The Meriden Public Schools, centrally located two hours from New York and Boston, is an urban district with 8,600 students, 67% minority and 71% of students qualifying for free or reduced-price meals. For the past five years, we have been actively engaged in transforming the district into student-centered learning environments. (Learn more about this transformation: Meriden Public Schools: Here, Students Succeed.)

Integral to this process was the district’s embrace of 1:1 devices, personalized learning, student ownership and anytime, anywhere learning. With strong union support, coupled with extensive professional learning, teachers have become comfortable in their role as facilitators, rather than standing in front of the room delivering lessons to rows of students sitting quietly at their desks. Students are no longer passive or bored. Rather, they are enthusiastically participating in learning, either researching a topic on the Internet, working collaboratively with their classmates to solve a problem, or benefiting from direct instruction.

Challenged to take charge of their learning in a culture that promotes a "no zero" policy and open access to all higher-level courses, students are succeeding. Scores are the highest in history, referrals have dramatically decreased, chronic absenteeism has declined and student, teacher, and parent satisfaction on Climate Surveys are at all-time highs.

Yet, while Meriden’s elementary students continued to show substantial gains on standardized testing measures, we were still concerned about a lack of learning over the summer months. This "summer slide" was a challenge that needed to be addressed. If all students were going to have the best opportunity to experience success, we knew we needed to create summer learning opportunities for our students. The key to a successful school experience lies in a student’s ability to learn how to read in the early grades and, most importantly, to enjoy reading.

So what did we do?

Meriden created MPS Summer Learning Adventure, a K–3 summer school program that combines high-interest reading with personalized learning and use of technology as an educational tool. Students in all grades had personal reading goals. All students participated in daily small group guided reading instruction with appropriate instructional level text. A concerted effort was made to select interesting, exciting illustrated books that captured children’s attention and promoted a love of reading. Comprehension strategies were practiced and monitored at all grade levels. Students followed a personalized reading pathway and worked together to create visual presentations that focused on main idea and details, as well as story summaries. Students demonstrated their learning in a hands-on, fun and engaging way that allowed them to share their reading with their classmates. 
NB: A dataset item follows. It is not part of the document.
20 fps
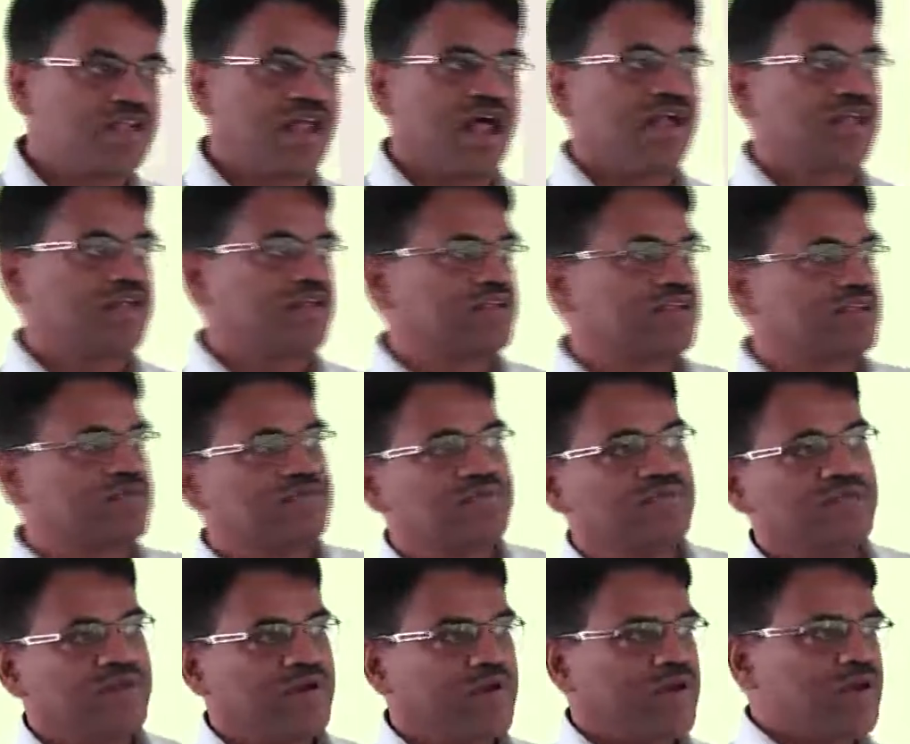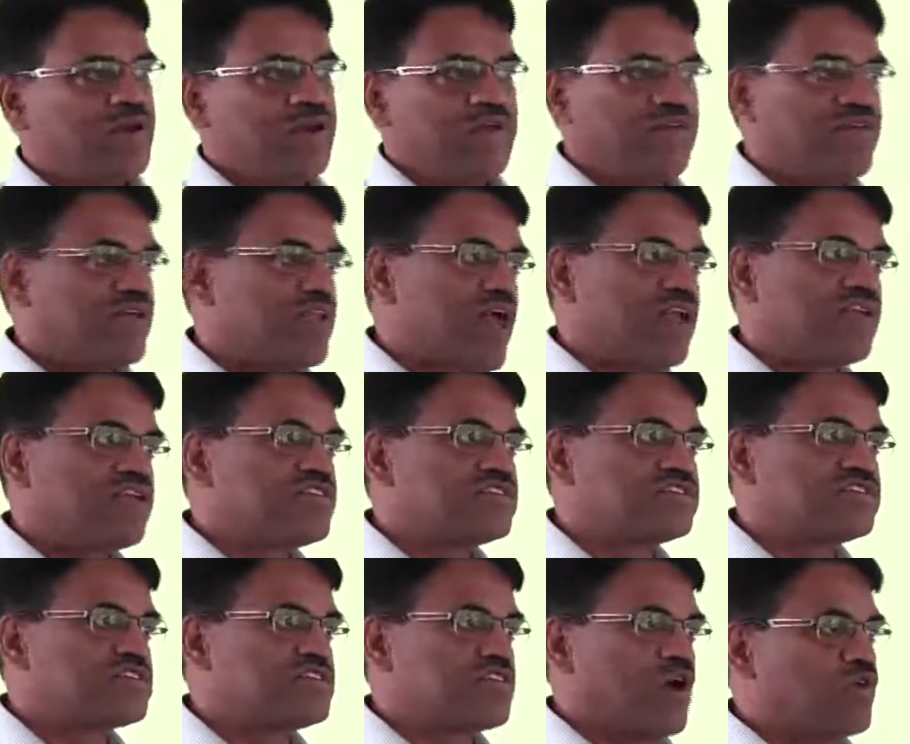algorithm when n is
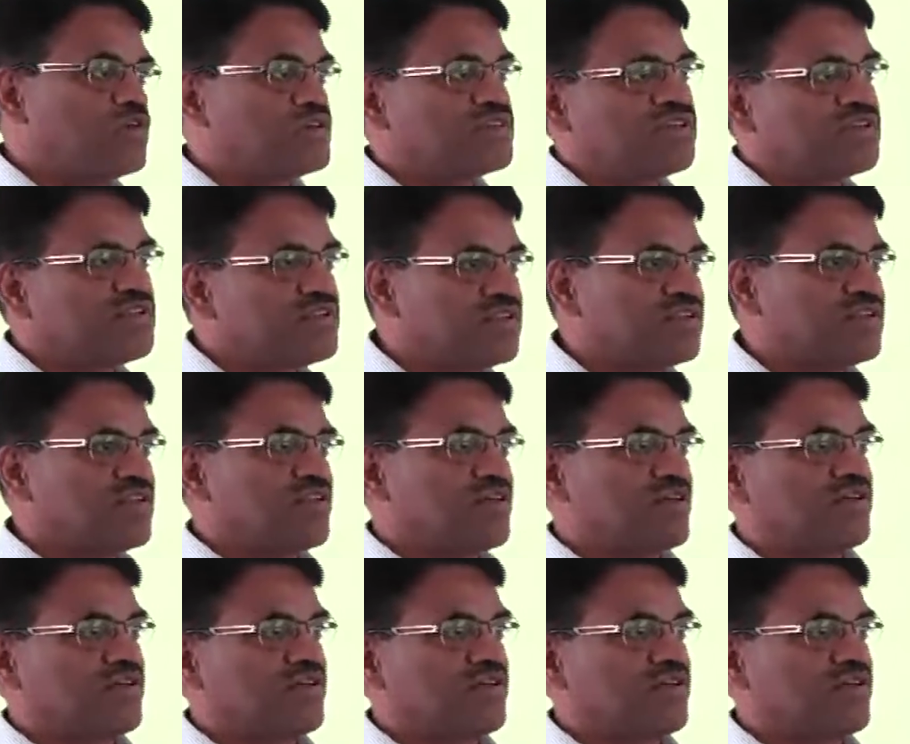1000.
All students read preselected adventure book sets based on their Lexile level. Students set Lexile goals, graphed their Lexile progress and journaled about their reading. Students were able to personalize and take charge of their own learning.
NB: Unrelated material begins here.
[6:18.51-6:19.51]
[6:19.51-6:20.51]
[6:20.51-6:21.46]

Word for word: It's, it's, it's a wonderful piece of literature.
The Summer Learning Adventure culminating activity was one of the most unique and exciting activities of the session. All the students were invited to the gymnasium to join the Superintendent in his “reading nook” furnished with a large rocking chair, a lamp and a small braided rug. He read a Scholastic book and interacted with over 300 students. After the read-aloud, every student received a backpack filled with Scholastic books to take home. Students received books that would be highlighted in their classrooms the following year. Students were thrilled to receive their own personal books to read at home. They were eager to meet their favorite character, Clifford the Big Red Dog, who high-fived each student as they left the gymnasium.

Seeing the students' excitement when they received their own backpacks full of books was proof that our summer program had clearly met its goal of supporting and encouraging reading. While building a love of reading is reason enough to launch a high-quality literacy summer program, pre-test and post-test growth of 20 Lexile levels validated our efforts to avoid the “summer slide.”

Don't let another summer slide away; you too can create excitement for reading and launch your creative summer reading program.